● What to work on
A picture-free, exact transcript of the entries below is required.

··· Dataset extract

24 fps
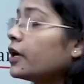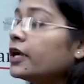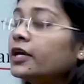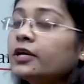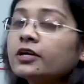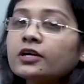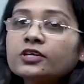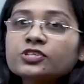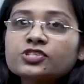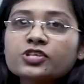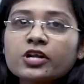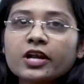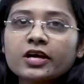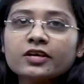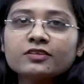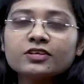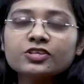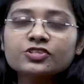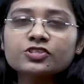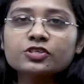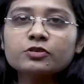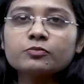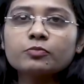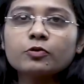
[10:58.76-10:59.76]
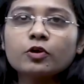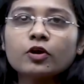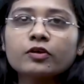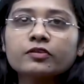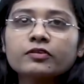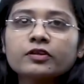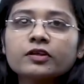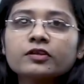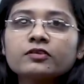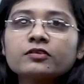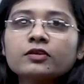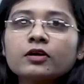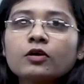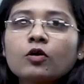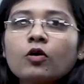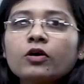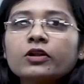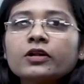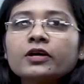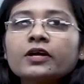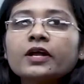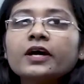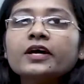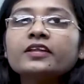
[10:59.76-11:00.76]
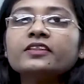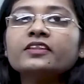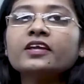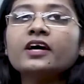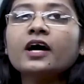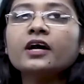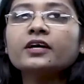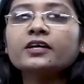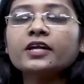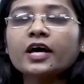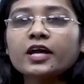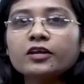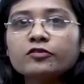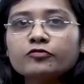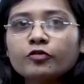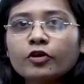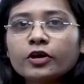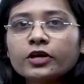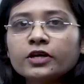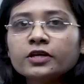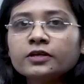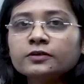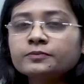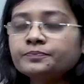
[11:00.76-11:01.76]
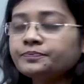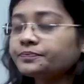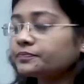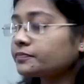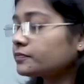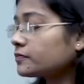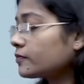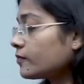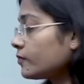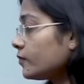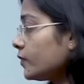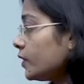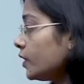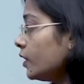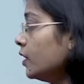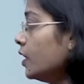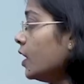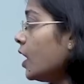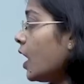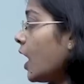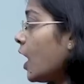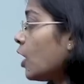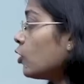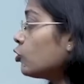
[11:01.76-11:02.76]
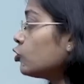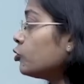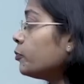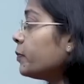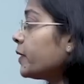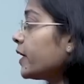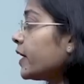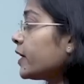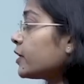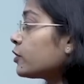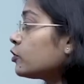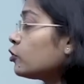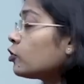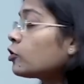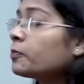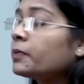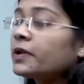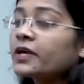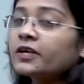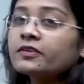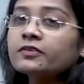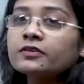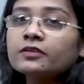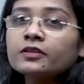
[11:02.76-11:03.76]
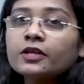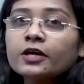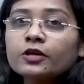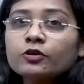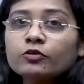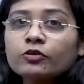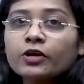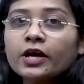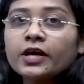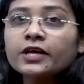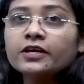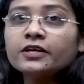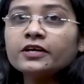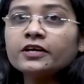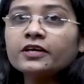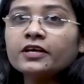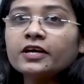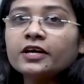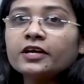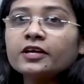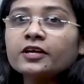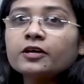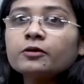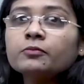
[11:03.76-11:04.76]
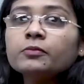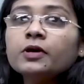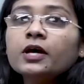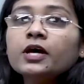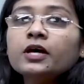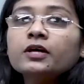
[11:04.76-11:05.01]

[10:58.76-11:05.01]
industrialization process, the cholera and the typhoid outbreak took place in the United Kingdom.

······

● Answer below
24 fps
[10:58.76-10:59.76]
[10:59.76-11:00.76]
[11:00.76-11:01.76]
[11:01.76-11:02.76]
[11:02.76-11:03.76]
[11:03.76-11:04.76]
[11:04.76-11:05.01]

[10:58.76-11:05.01]
industrialization process, the cholera and the typhoid outbreak took place in the United Kingdom.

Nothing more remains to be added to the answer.